►
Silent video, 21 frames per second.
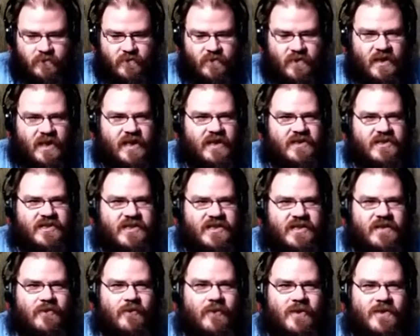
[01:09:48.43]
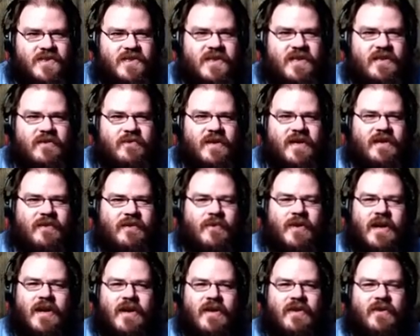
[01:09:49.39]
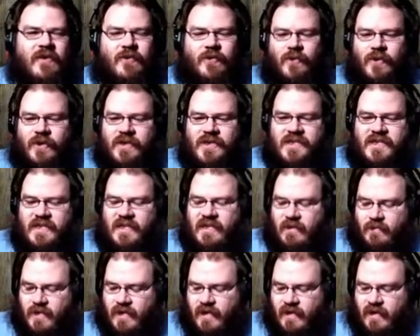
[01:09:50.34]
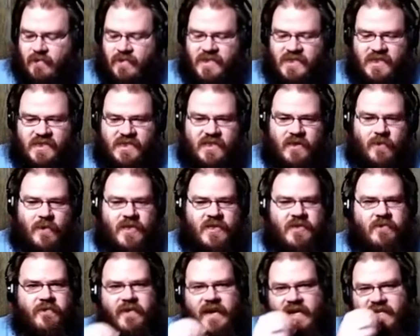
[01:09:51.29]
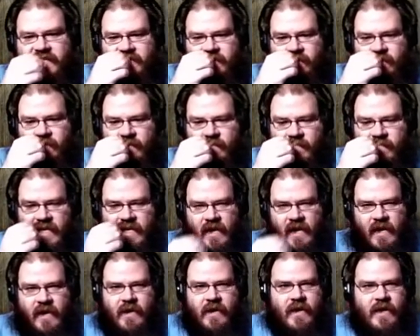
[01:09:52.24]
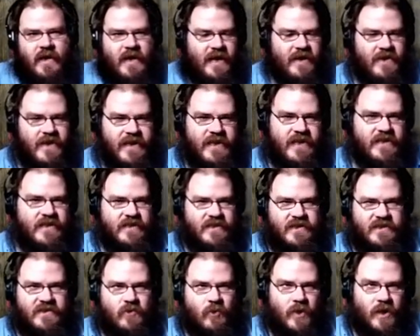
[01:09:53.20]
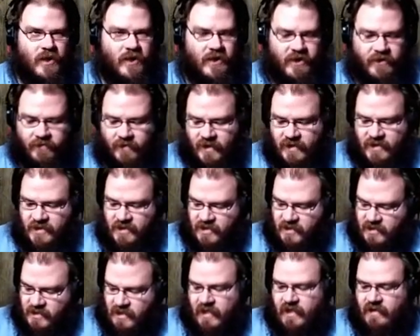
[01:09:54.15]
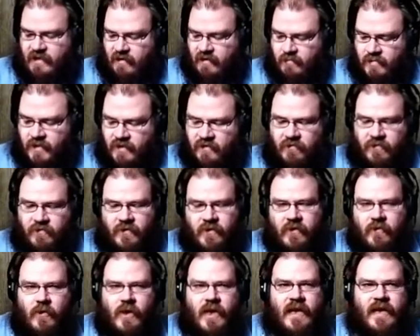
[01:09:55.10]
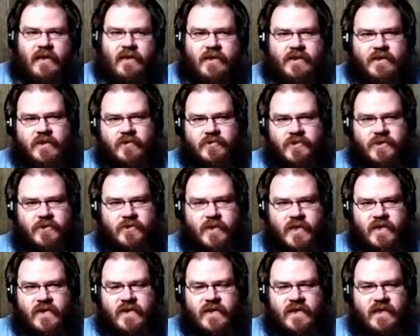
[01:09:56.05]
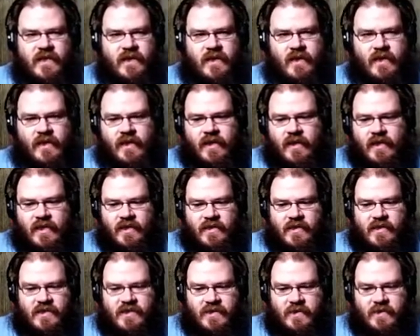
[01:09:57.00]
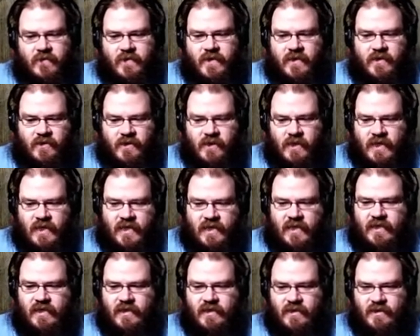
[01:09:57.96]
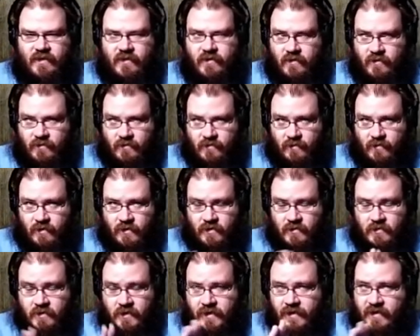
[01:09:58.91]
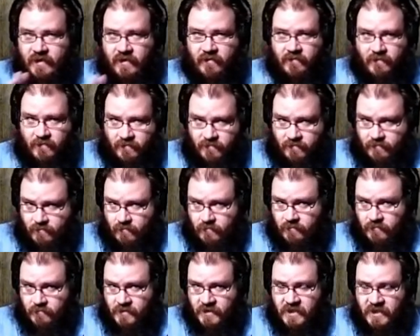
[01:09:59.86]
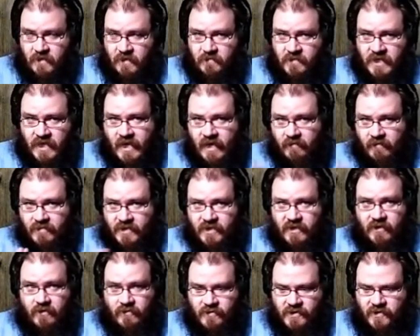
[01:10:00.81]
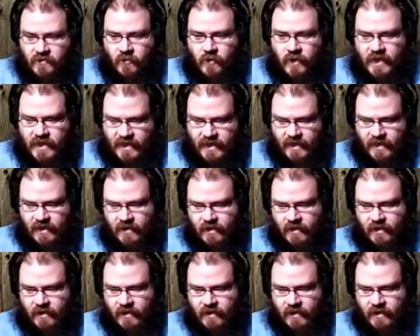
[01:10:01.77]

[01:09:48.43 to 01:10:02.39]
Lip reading: And just the worst thing about him is he's so much faster than me. I think it does work. If I just stay in the pit for a while and don't do anything, it does feel like the detective sometimes goes away.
◄
> _Description of the task_
Everything in the data must be printed verbatim except the pictures.

> _Response area_
Silent video, 21 frames per second.
[01:09:48.43]
[01:09:49.39]
[01:09:50.34]
[01:09:51.29]
[01:09:52.24]
[01:09:53.20]
[01:09:54.15]
[01:09:55.10]
[01:09:56.05]
[01:09:57.00]
[01:09:57.96]
[01:09:58.91]
[01:09:59.86]
[01:10:00.81]
[01:10:01.77]

[01:09:48.43 to 01:10:02.39]
Lip reading: And just the worst thing about him is he's so much faster than me. I think it does work. If I just stay in the pit for a while and don't do anything, it does feel like the detective sometimes goes away.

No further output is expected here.